Ethiopia’s push for access to sea holds national, regional promise, Senior Fellow argues
Addis Ababa, May 24, 2025 (FMC) – Access to the sea is not only a national priority for Ethiopia but a great potential for the development of the entire region, UAE’s Anwar Gargash Diplomatic Academy Senior Research Fellow Bakardzhieva said.
Senior Research Fellow Damyana Bakardzhieva said turning Ethiopia from a landlocked economy into the one that gains access to the sea has a great potential for the development of the entire region.
“If you think of the capacity of Ethiopia to produce goods and services compared to the other economies in the region, and if those goods reach one of the ports or several of the ports of the region, those ports activity will multiply by 10 times just by getting the Ethiopian products to be traded through it,” she added.
This would create more economic activity, more volume of trade through the ports, creating jobs and further economic activities.

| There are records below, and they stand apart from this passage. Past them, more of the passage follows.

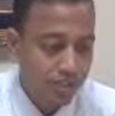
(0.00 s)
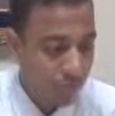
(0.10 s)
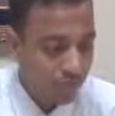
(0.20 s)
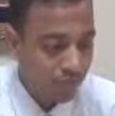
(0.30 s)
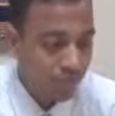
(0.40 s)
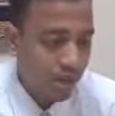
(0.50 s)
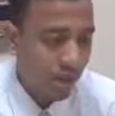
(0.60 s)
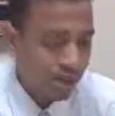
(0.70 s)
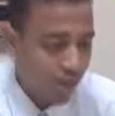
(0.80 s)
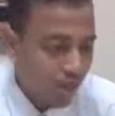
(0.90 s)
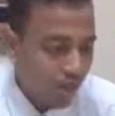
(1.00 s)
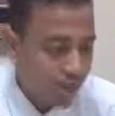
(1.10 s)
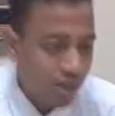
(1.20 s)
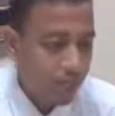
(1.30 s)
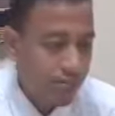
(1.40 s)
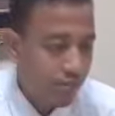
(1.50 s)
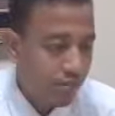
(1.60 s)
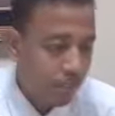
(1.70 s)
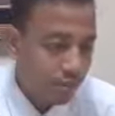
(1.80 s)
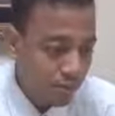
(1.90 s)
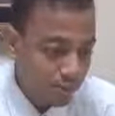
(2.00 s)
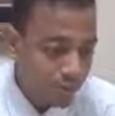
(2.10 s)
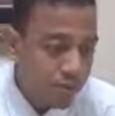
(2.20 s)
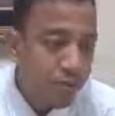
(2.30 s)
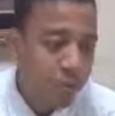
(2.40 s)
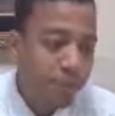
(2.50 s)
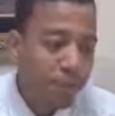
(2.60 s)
some downtown and some other places.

Commenting on the need for cooperation between the Gulf countries and the Horn of Africa through the Red Sea and Gulf of Aden, the senior research fellow said strengthening the historic collaboration is critically important.
“We rely massively on trade, on logistics, on transportation; and without security in the Red Sea we have to go all the way down through the Horn to the Cape of Good Hope. And that increases the time and the cost of the maritime traffic,” Bakardzhieva recently told ENA.
Stressing the need to ensure stability and security of the region by bolstering cooperation, she noted that it is also important to strengthen collaborations in other strategic areas with the Horn of Africa.
According to her, the Horn of Africa has great agricultural potential and “we can invest in producing food here by transferring technology, transferring machinery, transferring know-how, and training.”
The senior research fellow further stated that the Gulf region has the desire to diversify energy investment which is instrumental in enhancing cooperation with the Horn of Africa.
“We have strategic interests in diversifying our energy investments. We are diversifying away from oil and gas in the Gulf, and particularly the UAE.”
Bakardzhieva believes that the Horn has a potential for many other investments.
“Besides investments, we’ve already undertaken port infrastructure (building) and connectivity, which are very important for the development of Africa.”